Task directions: Pictures should be left out when the listing below is repeated word for word.
=== Material supplied ===
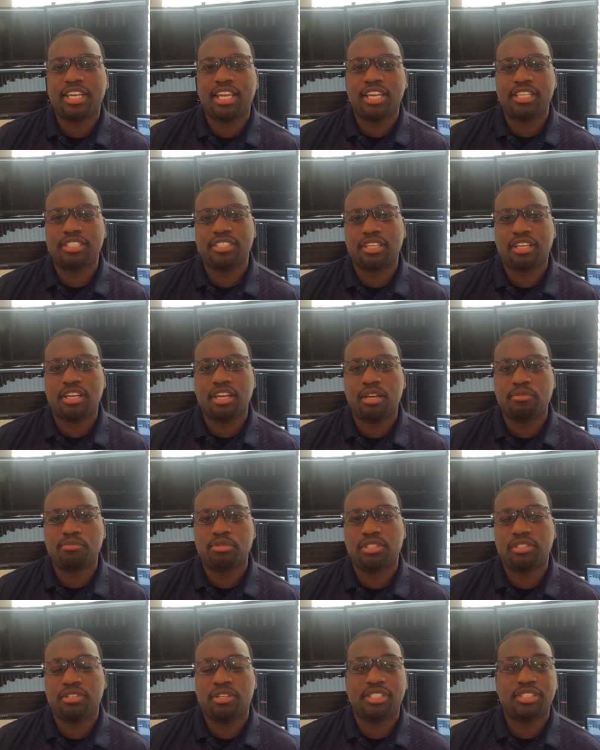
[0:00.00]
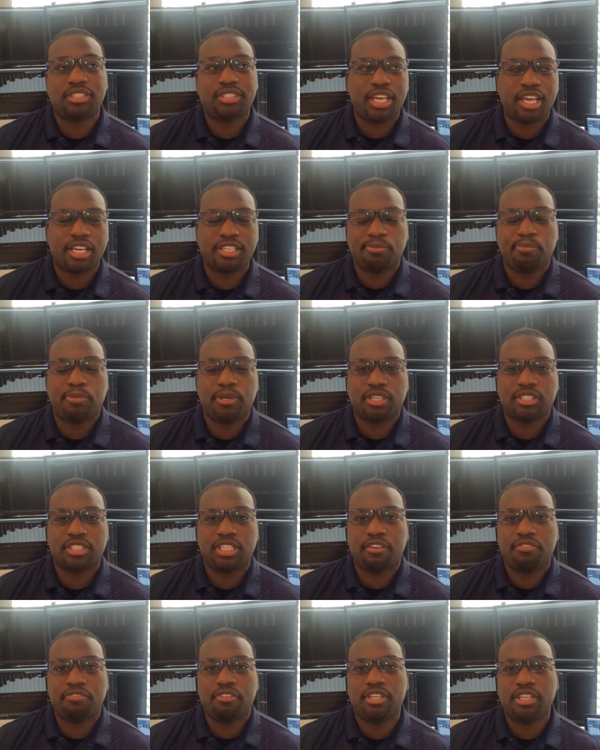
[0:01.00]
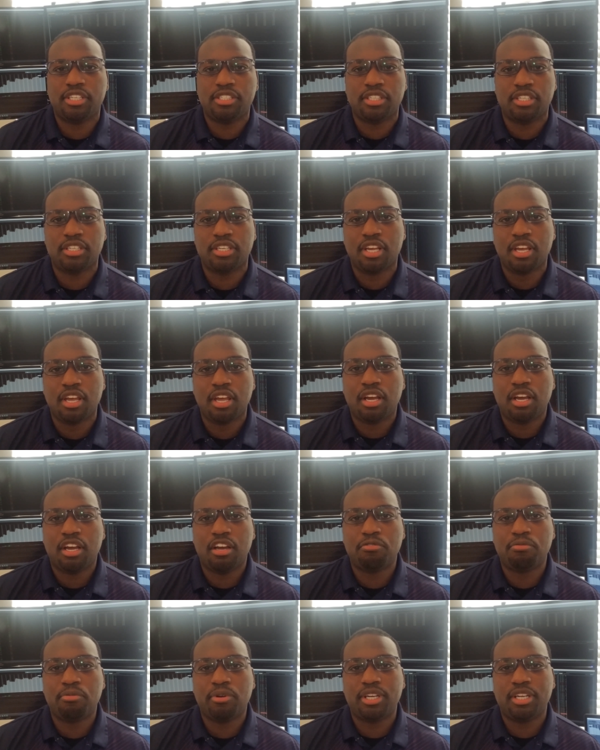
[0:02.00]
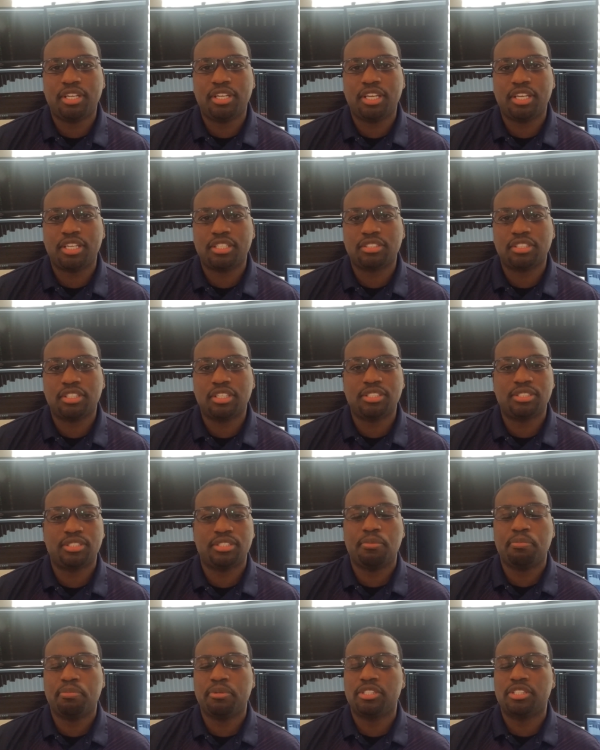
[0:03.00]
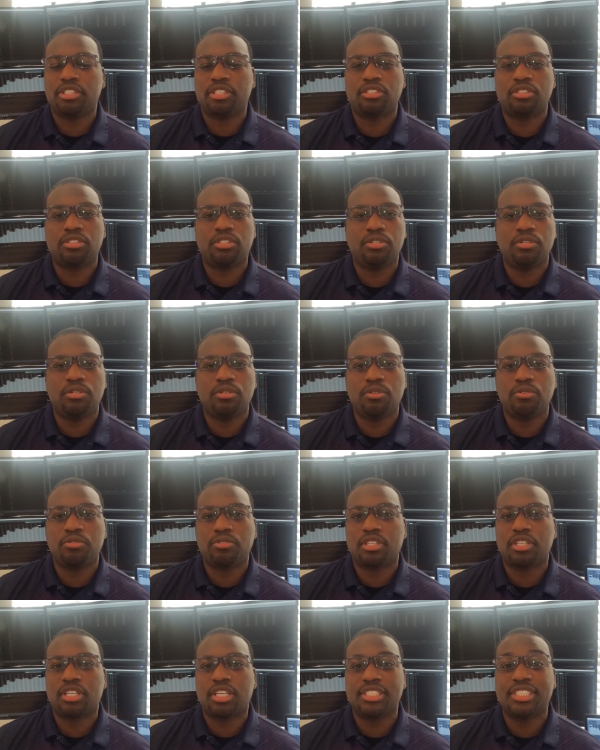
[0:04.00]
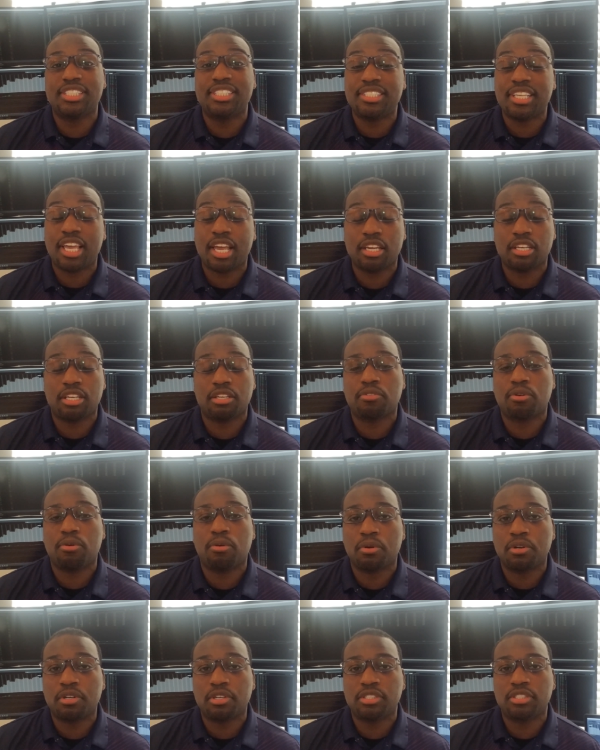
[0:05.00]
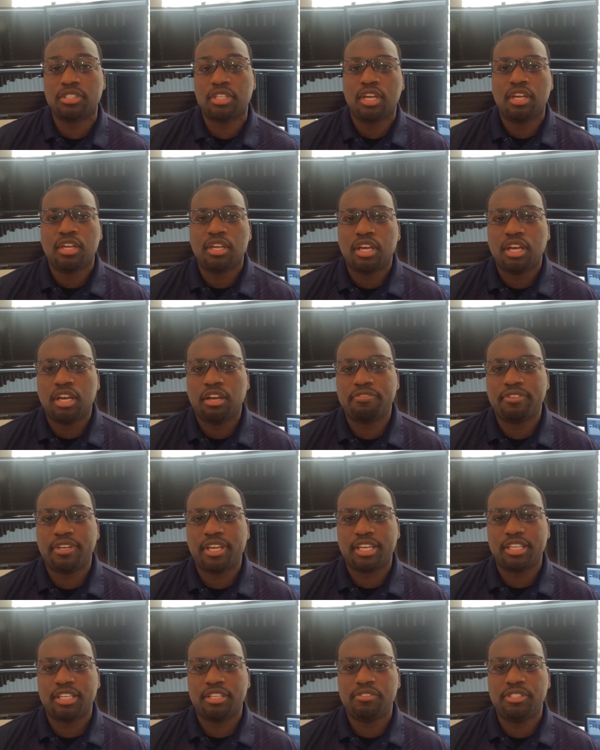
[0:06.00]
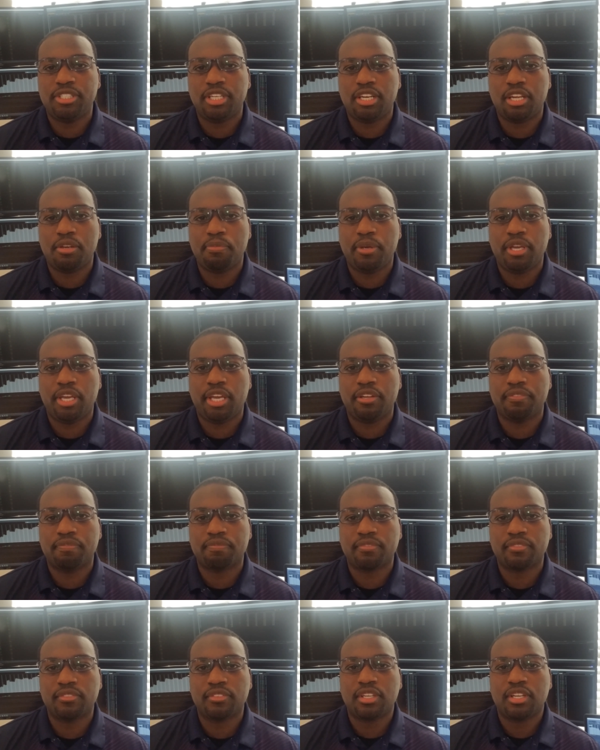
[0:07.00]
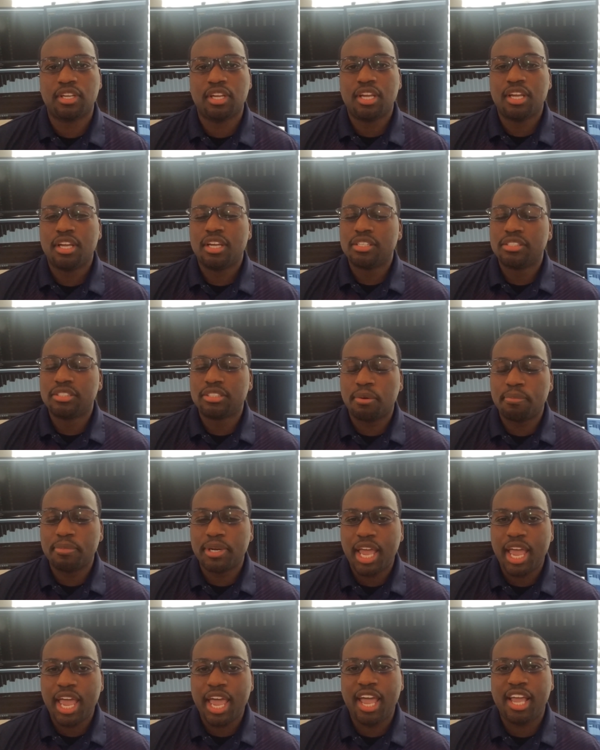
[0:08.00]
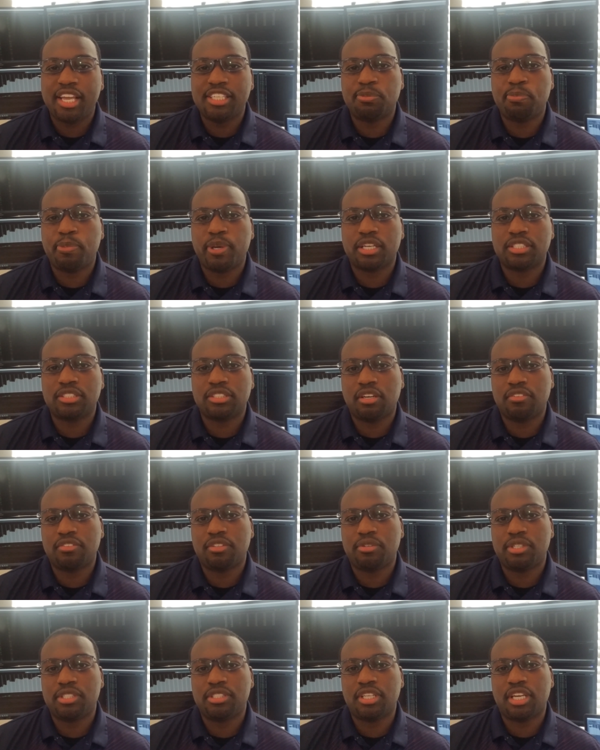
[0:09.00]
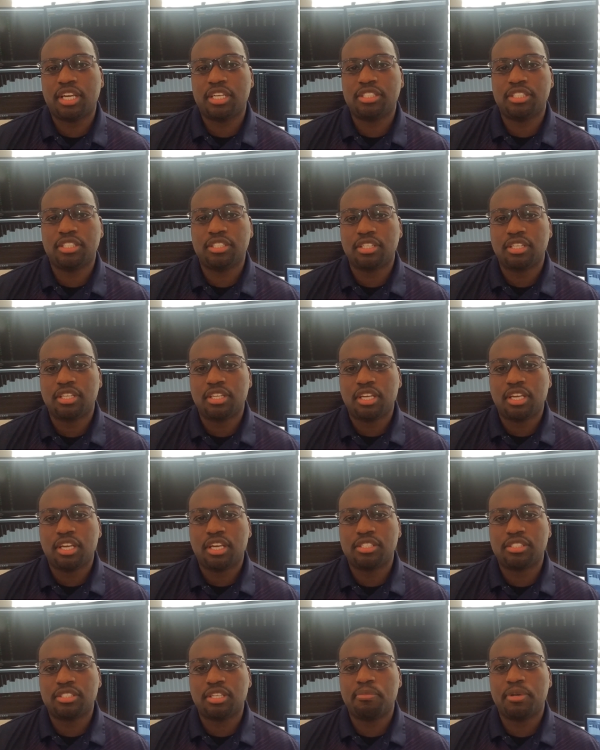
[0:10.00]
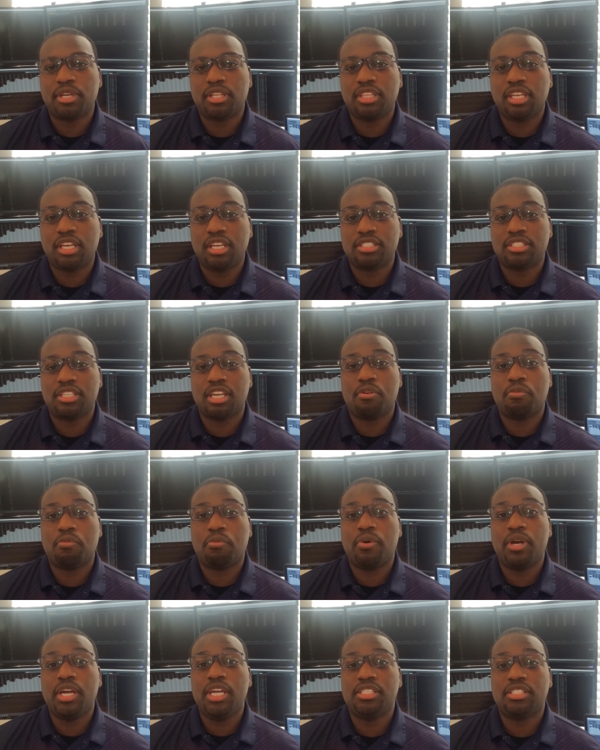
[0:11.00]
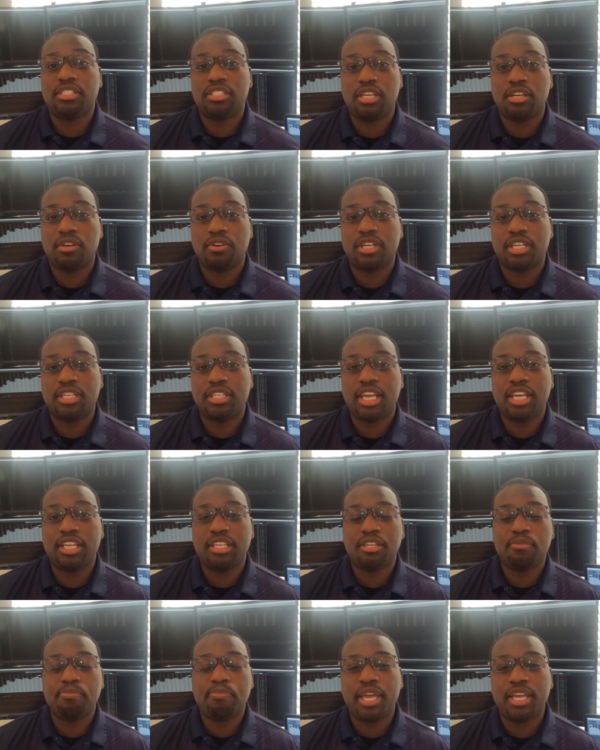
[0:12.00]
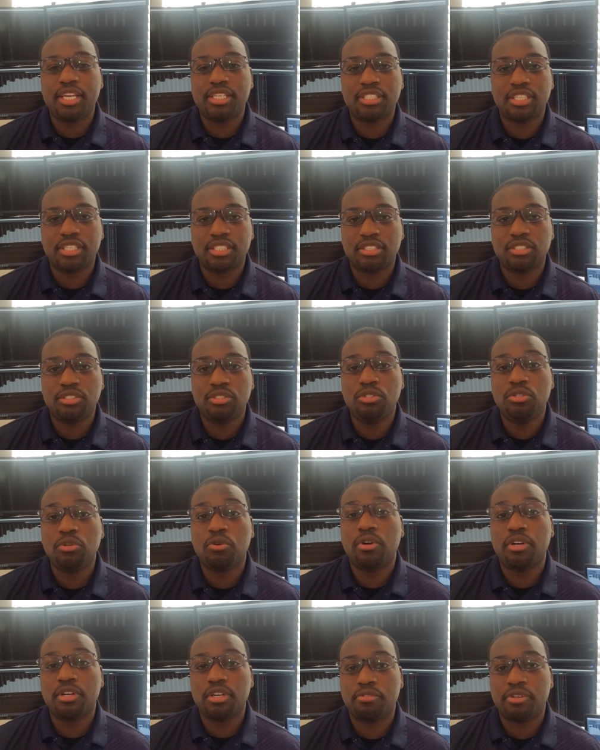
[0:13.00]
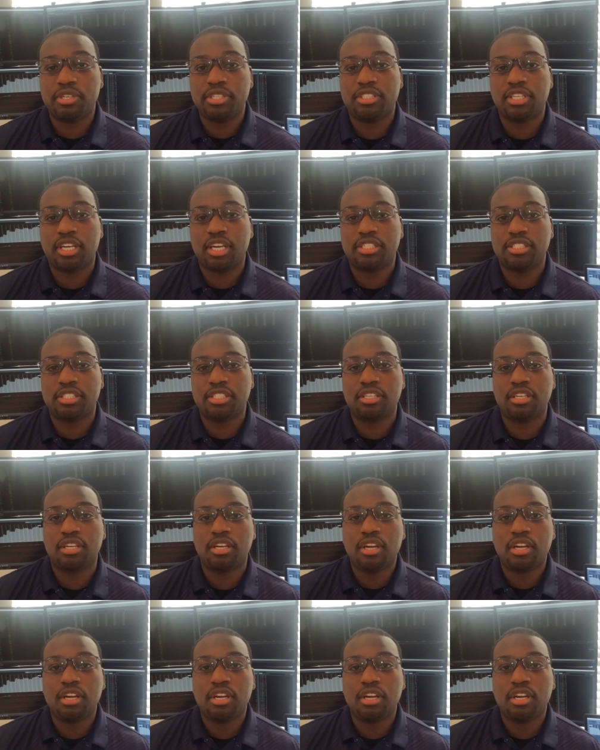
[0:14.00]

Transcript: as it comes to a textbook definition of what it is. It's simply just 2 consecutive quarters of negative GDP. Some of the aspects of the recession and some of the things that we see on a daily basis during a recession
===
Task solution:
[0:00.00]
[0:01.00]
[0:02.00]
[0:03.00]
[0:04.00]
[0:05.00]
[0:06.00]
[0:07.00]
[0:08.00]
[0:09.00]
[0:10.00]
[0:11.00]
[0:12.00]
[0:13.00]
[0:14.00]

Transcript: as it comes to a textbook definition of what it is. It's simply just 2 consecutive quarters of negative GDP. Some of the aspects of the recession and some of the things that we see on a daily basis during a recession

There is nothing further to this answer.